Brian Garms is a PhD Student studying at the Australian National University. He is interested in entomology, agricultural systems, biological control/IPM, and invasion biology. Brian’s PhD project is studying native insects to better understand how introduced insects might be expected to perform, either as biocontrol agents or as potential pests.

Two systems Brain is currently studying involve native herbivorous insects feeding on introduced weeds. This represents a novel interaction and understanding whether the native insects have evolved in any way to take advantage of a new resource is of great interest.

While testing for evidence of host race formation or other types of rapid evolution, the preference and performance of various insect populations on differing hosts must be determined, and this information is of value in its own right.
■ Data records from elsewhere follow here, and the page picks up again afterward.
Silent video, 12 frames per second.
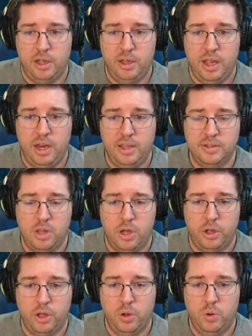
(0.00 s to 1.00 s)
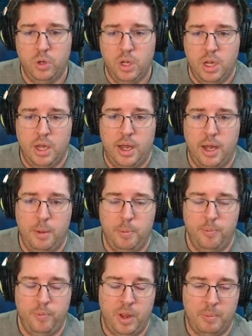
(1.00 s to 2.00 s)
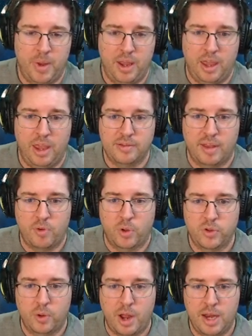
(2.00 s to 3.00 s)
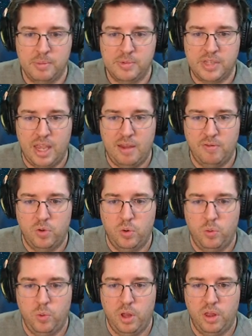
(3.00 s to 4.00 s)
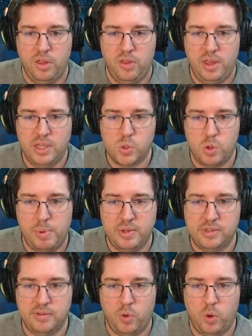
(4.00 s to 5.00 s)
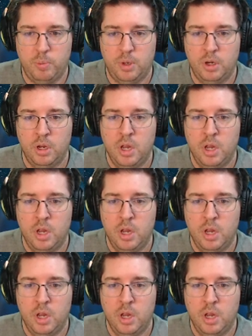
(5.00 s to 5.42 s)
and his long coat. In my case, I've also got him saved with these 3 pieces of equipment.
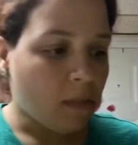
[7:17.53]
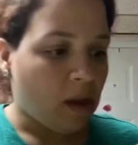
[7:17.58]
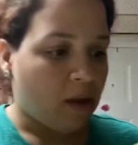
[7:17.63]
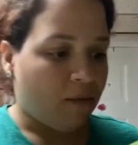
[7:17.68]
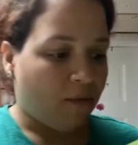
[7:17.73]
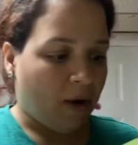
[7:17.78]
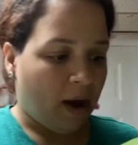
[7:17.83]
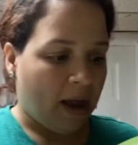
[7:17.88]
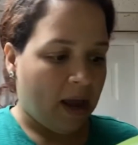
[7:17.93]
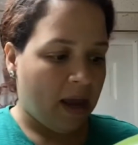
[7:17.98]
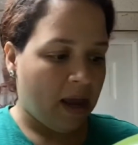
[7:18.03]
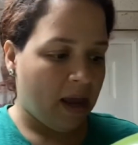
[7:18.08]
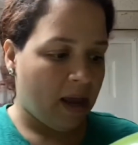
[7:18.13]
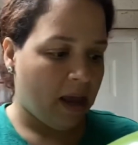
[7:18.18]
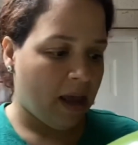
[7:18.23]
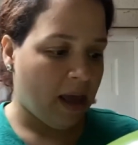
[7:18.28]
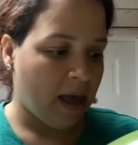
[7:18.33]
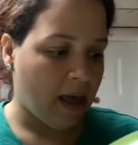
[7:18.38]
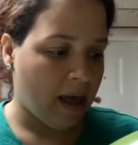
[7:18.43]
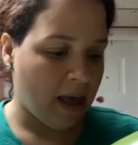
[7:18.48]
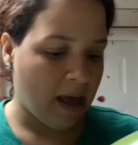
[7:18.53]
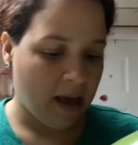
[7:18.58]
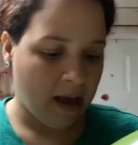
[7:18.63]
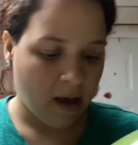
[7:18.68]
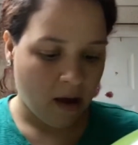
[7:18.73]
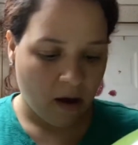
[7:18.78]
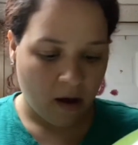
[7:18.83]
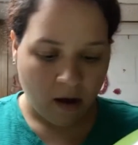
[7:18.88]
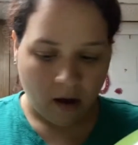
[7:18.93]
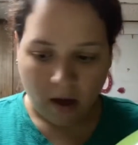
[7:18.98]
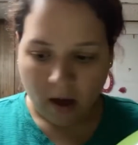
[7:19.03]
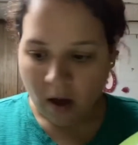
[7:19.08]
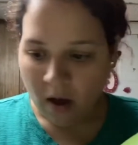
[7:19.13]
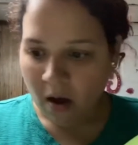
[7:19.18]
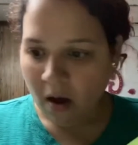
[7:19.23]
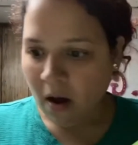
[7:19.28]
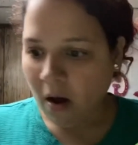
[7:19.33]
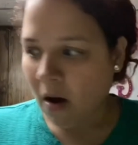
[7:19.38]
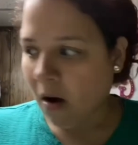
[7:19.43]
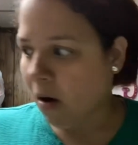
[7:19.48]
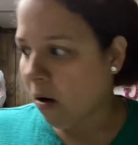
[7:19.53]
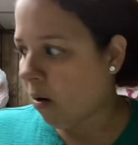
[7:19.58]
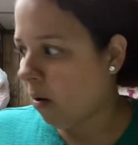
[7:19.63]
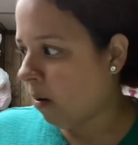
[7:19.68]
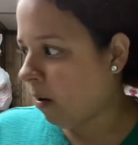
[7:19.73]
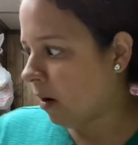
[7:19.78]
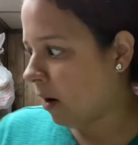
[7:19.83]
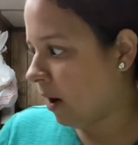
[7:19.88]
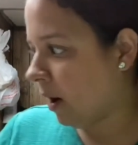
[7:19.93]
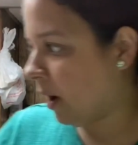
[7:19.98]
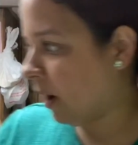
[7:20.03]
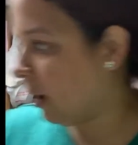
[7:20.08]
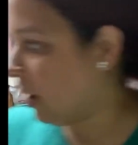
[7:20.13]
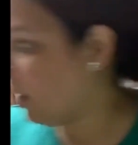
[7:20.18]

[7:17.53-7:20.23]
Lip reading: right? Or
This may indicate there is indeed a real difference between these plants and might suggest a direction to work in a biological control program. It is also of interest to determine whether the native insects themselves could be useful biological control agents.

Looking at what damage native insects do to introduced weeds provides a useful framework for considering an exotic biocontrol agent as well. If native insects on a weed do a certain amount of damage, then any biocontrol agent of a similar feeding niche would likely need to exceed that damage to be effective.

Brian’s third and final system involves South African Citrus Thrips, a recently introduced insect that has the potential to be a serious pest of citrus and mango. For the last six years it has only been found on a particular weed in Australia, but in its native South Africa it feeds on a number of economically important crops. While the populations of the insect present in Australia have been shown to feed on these and other plants in a lab setting, it is unclear what risk this insect poses to Australian agriculture. However, other closely related thrips species in Australia already cause damage to some of these crops, and thus provide the chance to put the potential threat of this insect into context. By broadly using the same conceptual and experimental tools as outlined above, Brian plans to compare the host performance of local species of known pest status to an introduced species with an unknown status.